Available records Block Start

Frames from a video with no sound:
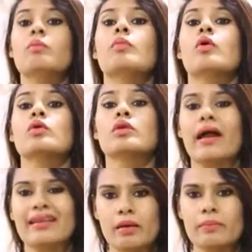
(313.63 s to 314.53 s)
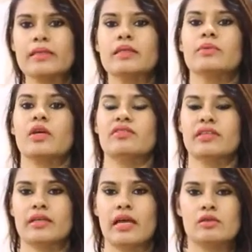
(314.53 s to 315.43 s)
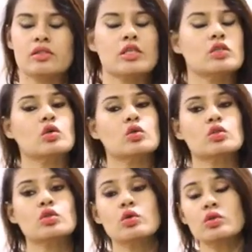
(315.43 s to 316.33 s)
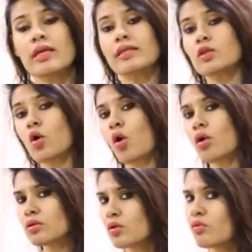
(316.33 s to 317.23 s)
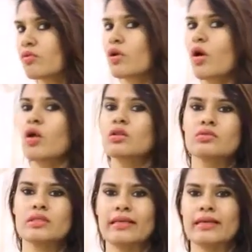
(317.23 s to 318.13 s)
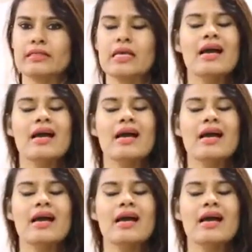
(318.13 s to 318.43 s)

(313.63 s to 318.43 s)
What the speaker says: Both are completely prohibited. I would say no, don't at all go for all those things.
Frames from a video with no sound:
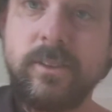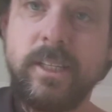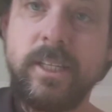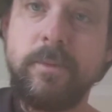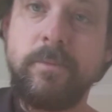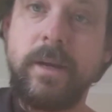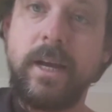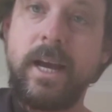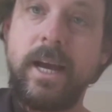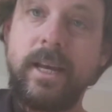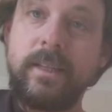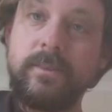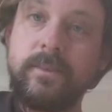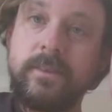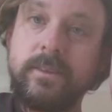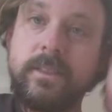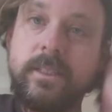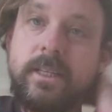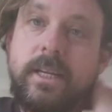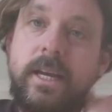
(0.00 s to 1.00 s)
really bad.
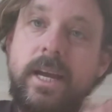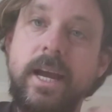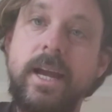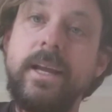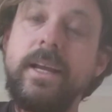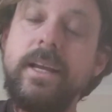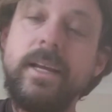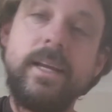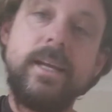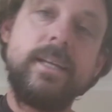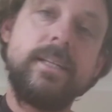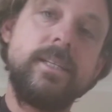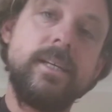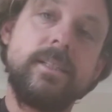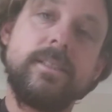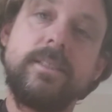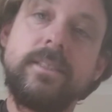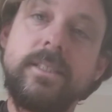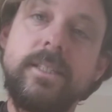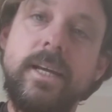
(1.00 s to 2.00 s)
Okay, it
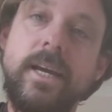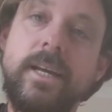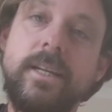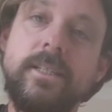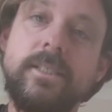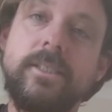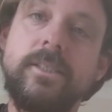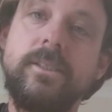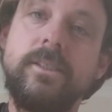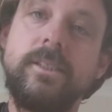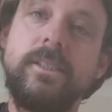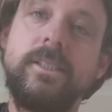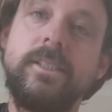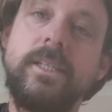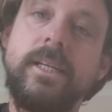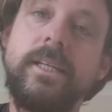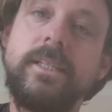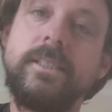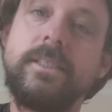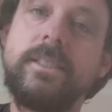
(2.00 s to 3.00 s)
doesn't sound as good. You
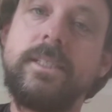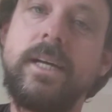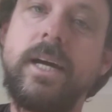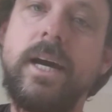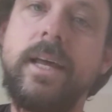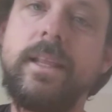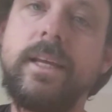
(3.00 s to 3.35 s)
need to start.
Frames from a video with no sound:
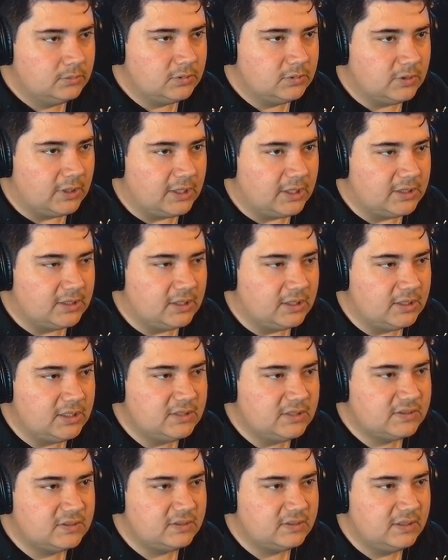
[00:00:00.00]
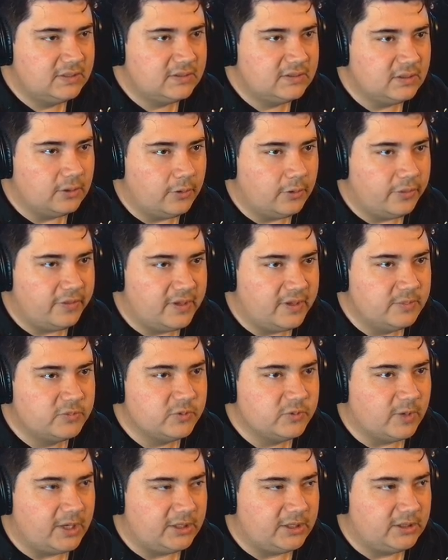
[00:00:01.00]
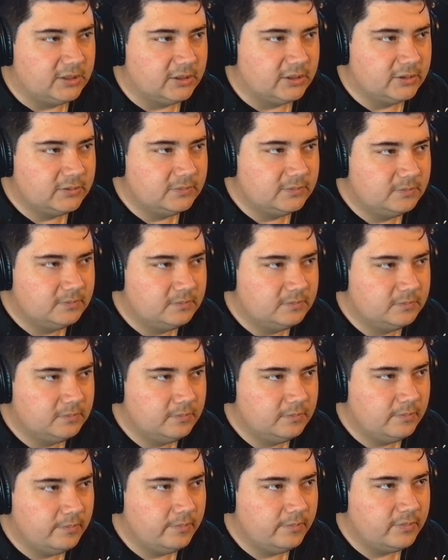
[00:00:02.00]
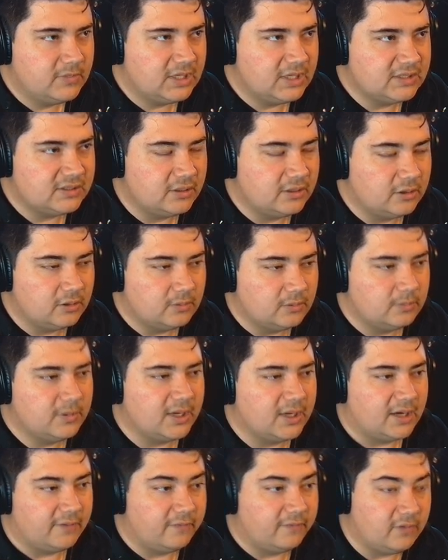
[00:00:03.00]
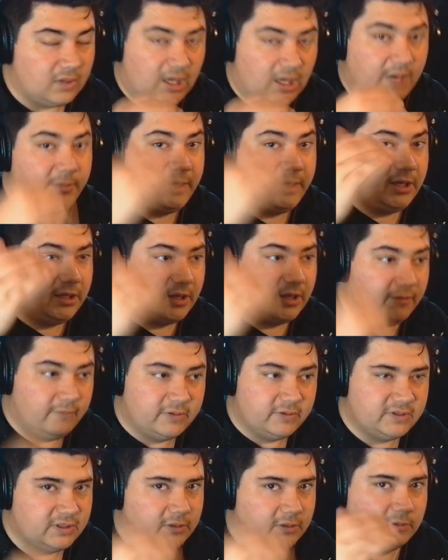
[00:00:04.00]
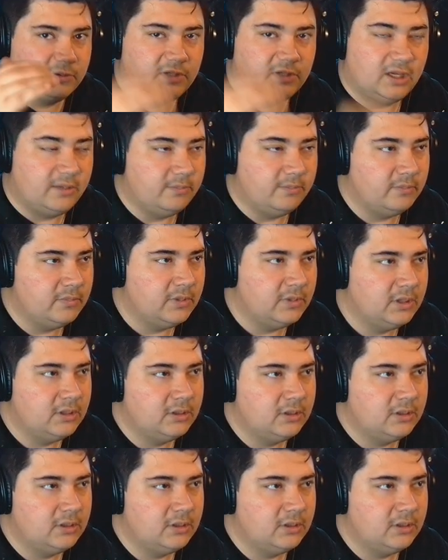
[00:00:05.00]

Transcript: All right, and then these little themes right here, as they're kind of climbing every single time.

Available records Block End

Directions for this task: Output each line above exactly. Skip the images.

Worked solution:
Frames from a video with no sound:
(313.63 s to 314.53 s)
(314.53 s to 315.43 s)
(315.43 s to 316.33 s)
(316.33 s to 317.23 s)
(317.23 s to 318.13 s)
(318.13 s to 318.43 s)

(313.63 s to 318.43 s)
What the speaker says: Both are completely prohibited. I would say no, don't at all go for all those things.
Frames from a video with no sound:
(0.00 s to 1.00 s)
really bad.
(1.00 s to 2.00 s)
Okay, it
(2.00 s to 3.00 s)
doesn't sound as good. You
(3.00 s to 3.35 s)
need to start.
Frames from a video with no sound:
[00:00:00.00]
[00:00:01.00]
[00:00:02.00]
[00:00:03.00]
[00:00:04.00]
[00:00:05.00]

Transcript: All right, and then these little themes right here, as they're kind of climbing every single time.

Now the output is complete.